"Notre correspondant a essayé de déposer ses papiers à l'ambassade pour obtenir son visa et aller dès aujourd'hui à Tallinn où il voulait tourner l'arrivée de la délégation de la Douma russe dans la capitale estonienne", a annoncé à RIA Novosti l'animatrice du journal hebdomadaire politique de la chaîne, Marianna Maksimovskaïa.
Selon Mme Maksimovskaïa, les personnes qui ont accueilli l'équipe de tournage tôt dans la matinée devant l'ambassade lui ont expliqué qu' "il y là assez de journalistes sans vous" et qu'"ils ne laisseraient personne passer à l'ambassade".
La journaliste a alors essayé de parler au téléphone au leader de Nachi, Vassili Iakemenko.
"Il m'a expliqué que c'était lui qui décidait qui passerait à l'ambassade car c'était lui qui représentait la société civile, avant de raccrocher brusquement", a noté la journaliste de RenTV.
Résultat, l'équipe de tournage a raté son avion et n'a pas pu aller en Estonie. "C'est révoltant", s'indigne-t-elle.

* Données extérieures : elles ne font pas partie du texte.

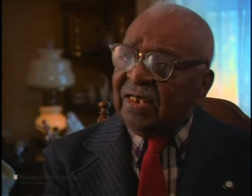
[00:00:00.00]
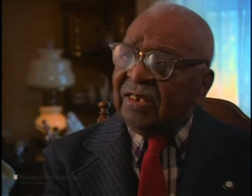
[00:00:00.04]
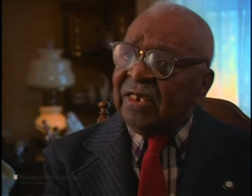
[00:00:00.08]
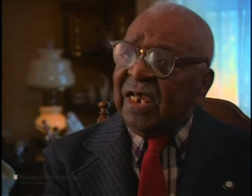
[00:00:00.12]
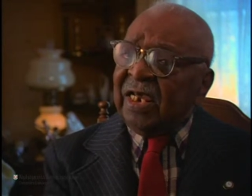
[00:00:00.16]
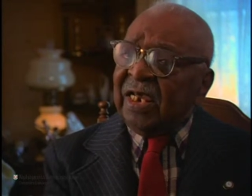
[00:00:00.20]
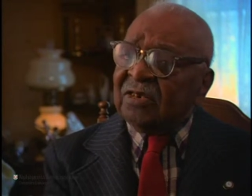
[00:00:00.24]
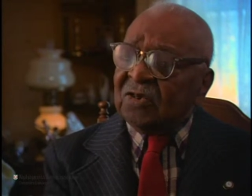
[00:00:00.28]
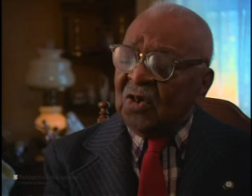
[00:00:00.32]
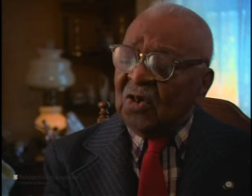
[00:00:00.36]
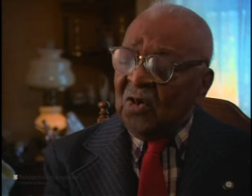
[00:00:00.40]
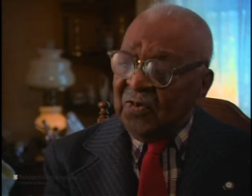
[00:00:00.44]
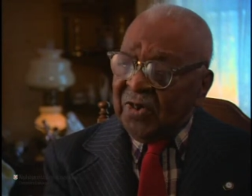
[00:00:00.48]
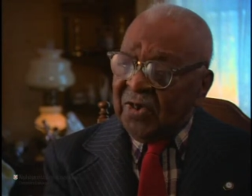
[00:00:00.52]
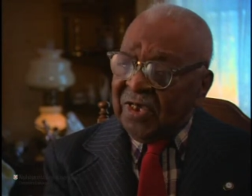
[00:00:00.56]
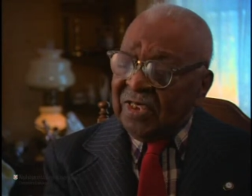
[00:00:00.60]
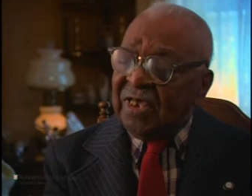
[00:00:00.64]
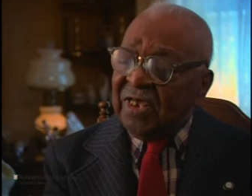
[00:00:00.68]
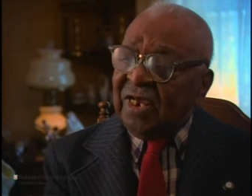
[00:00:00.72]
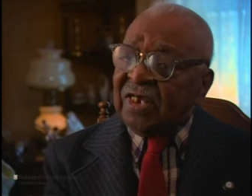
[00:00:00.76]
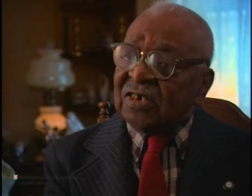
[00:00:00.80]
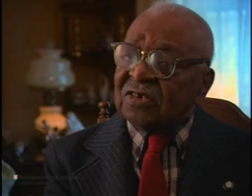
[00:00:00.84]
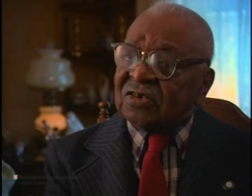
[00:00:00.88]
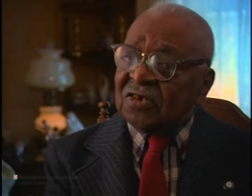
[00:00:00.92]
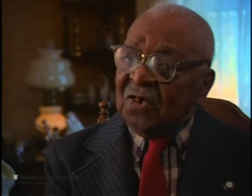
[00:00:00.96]
They told me
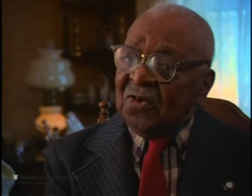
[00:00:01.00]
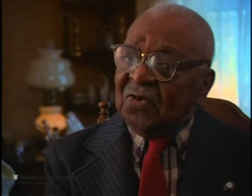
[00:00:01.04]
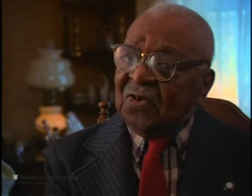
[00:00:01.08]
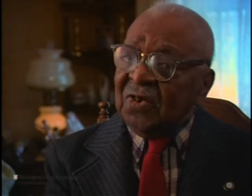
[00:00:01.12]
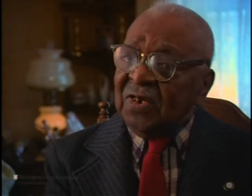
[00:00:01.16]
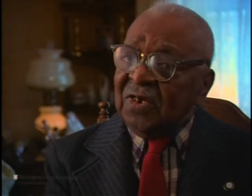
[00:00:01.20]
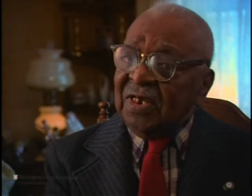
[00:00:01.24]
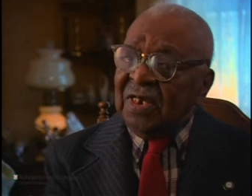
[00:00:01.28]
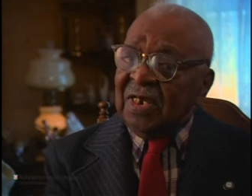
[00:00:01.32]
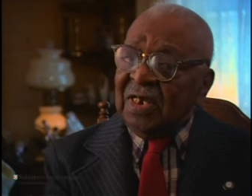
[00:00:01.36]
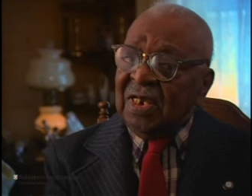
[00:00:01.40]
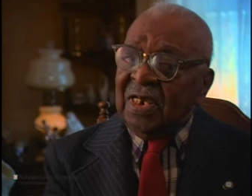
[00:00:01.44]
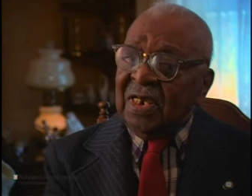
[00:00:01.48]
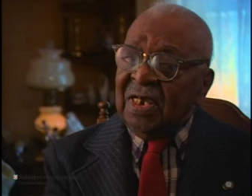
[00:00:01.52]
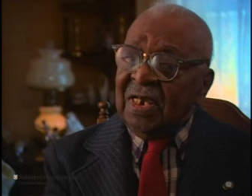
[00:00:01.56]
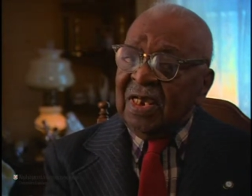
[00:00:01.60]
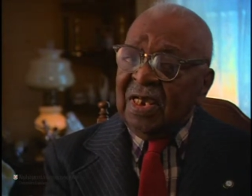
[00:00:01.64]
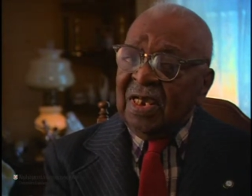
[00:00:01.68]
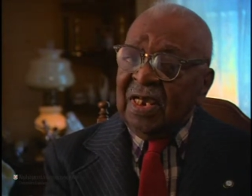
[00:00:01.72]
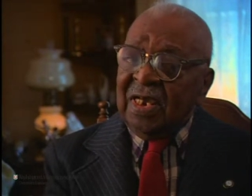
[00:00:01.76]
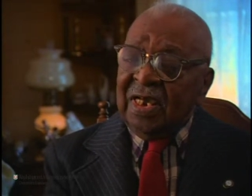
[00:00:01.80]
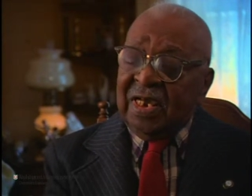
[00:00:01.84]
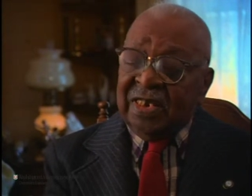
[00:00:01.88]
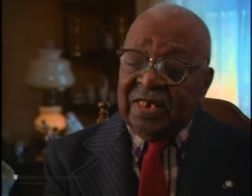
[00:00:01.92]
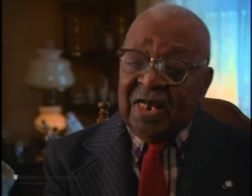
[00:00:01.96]
that story.
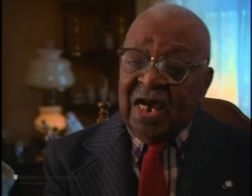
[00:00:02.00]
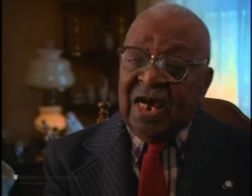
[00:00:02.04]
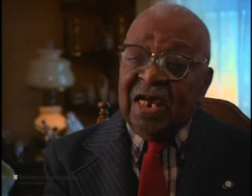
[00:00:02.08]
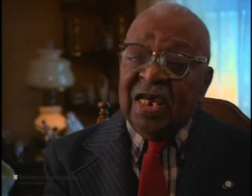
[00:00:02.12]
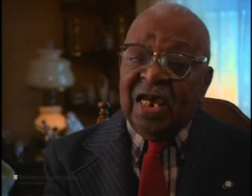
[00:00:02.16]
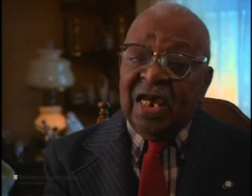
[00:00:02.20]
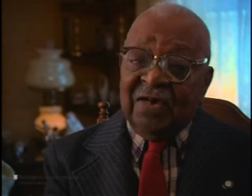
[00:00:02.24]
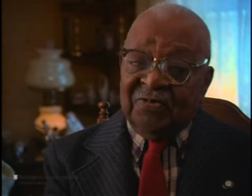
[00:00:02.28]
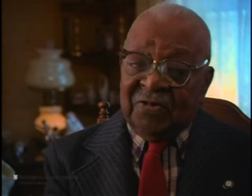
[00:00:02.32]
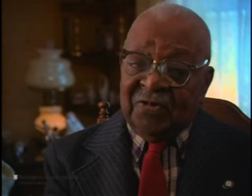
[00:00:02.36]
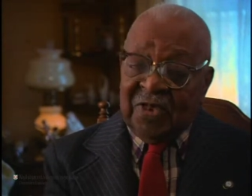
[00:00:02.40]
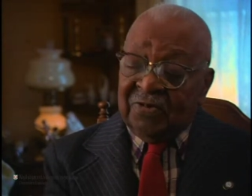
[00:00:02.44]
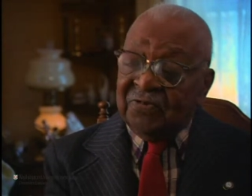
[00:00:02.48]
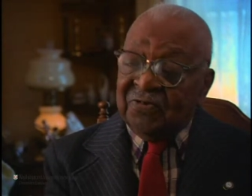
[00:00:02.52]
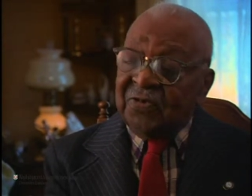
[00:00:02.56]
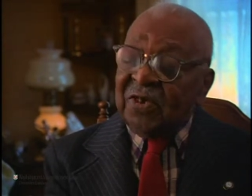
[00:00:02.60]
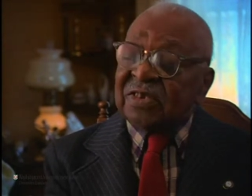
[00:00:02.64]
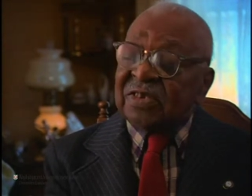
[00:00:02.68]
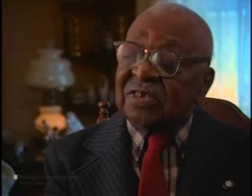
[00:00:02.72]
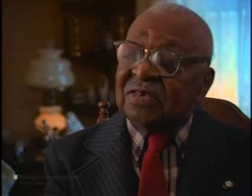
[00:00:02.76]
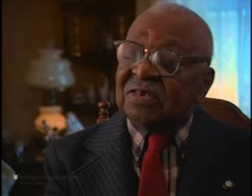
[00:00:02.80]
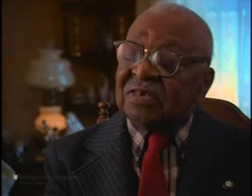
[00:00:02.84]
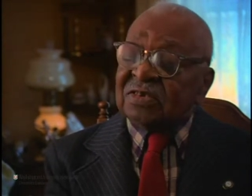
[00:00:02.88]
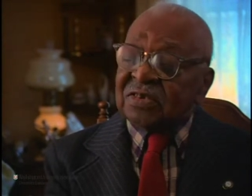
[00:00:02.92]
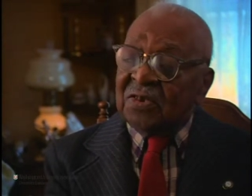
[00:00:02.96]
And I have that
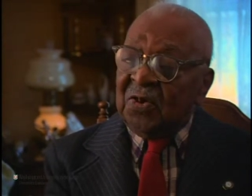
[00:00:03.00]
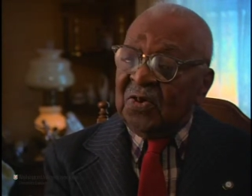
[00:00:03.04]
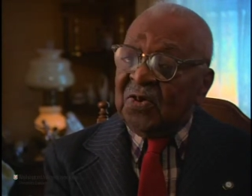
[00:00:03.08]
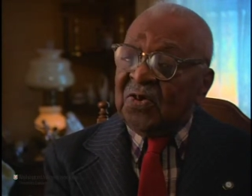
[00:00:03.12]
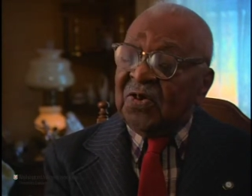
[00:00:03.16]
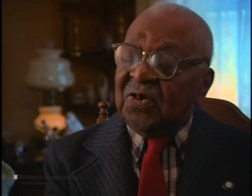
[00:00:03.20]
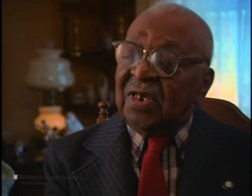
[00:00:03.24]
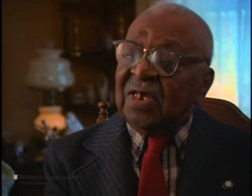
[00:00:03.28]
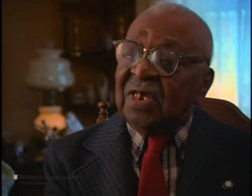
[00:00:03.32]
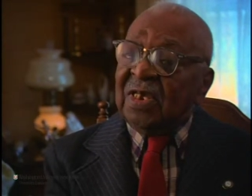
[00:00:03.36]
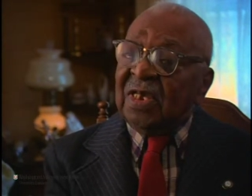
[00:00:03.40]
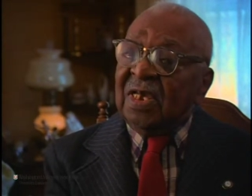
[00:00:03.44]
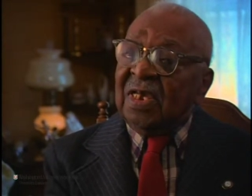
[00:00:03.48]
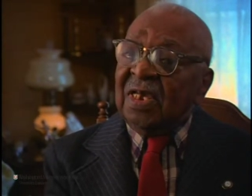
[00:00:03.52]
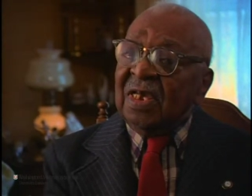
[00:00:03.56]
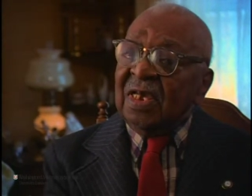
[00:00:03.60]
written story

La journaliste a promis de déposer plainte auprès de la Chambre civile (analogue russe du Conseil économique et sociale français), de l'Union des journalistes de Russie, de la Direction de Police, ainsi que de la mairie de Moscou et de l'Assemblée législative de la ville, "pour comprendre qui donne le ton à Moscou".
"Nous ne croyons pas possible de rompre le blocus de l'ambassade que nous tenons plus de deux jours déjà au nom de ces personnes", peut-on lire dans la déclaration de Nachi consacrée à cet incident et publiée sur le site web du mouvement.
Plusieurs organisations et mouvements de jeunes de Russie manifestent depuis quelques jours devant l'ambassade estonienne pour protester contre le transfert du monument au Soldat libération du centre de Tallinn et l'ouverture des tombes des 13 soldats soviétiques morts en libérant l'Estonie de l'occupation nazie en 1944.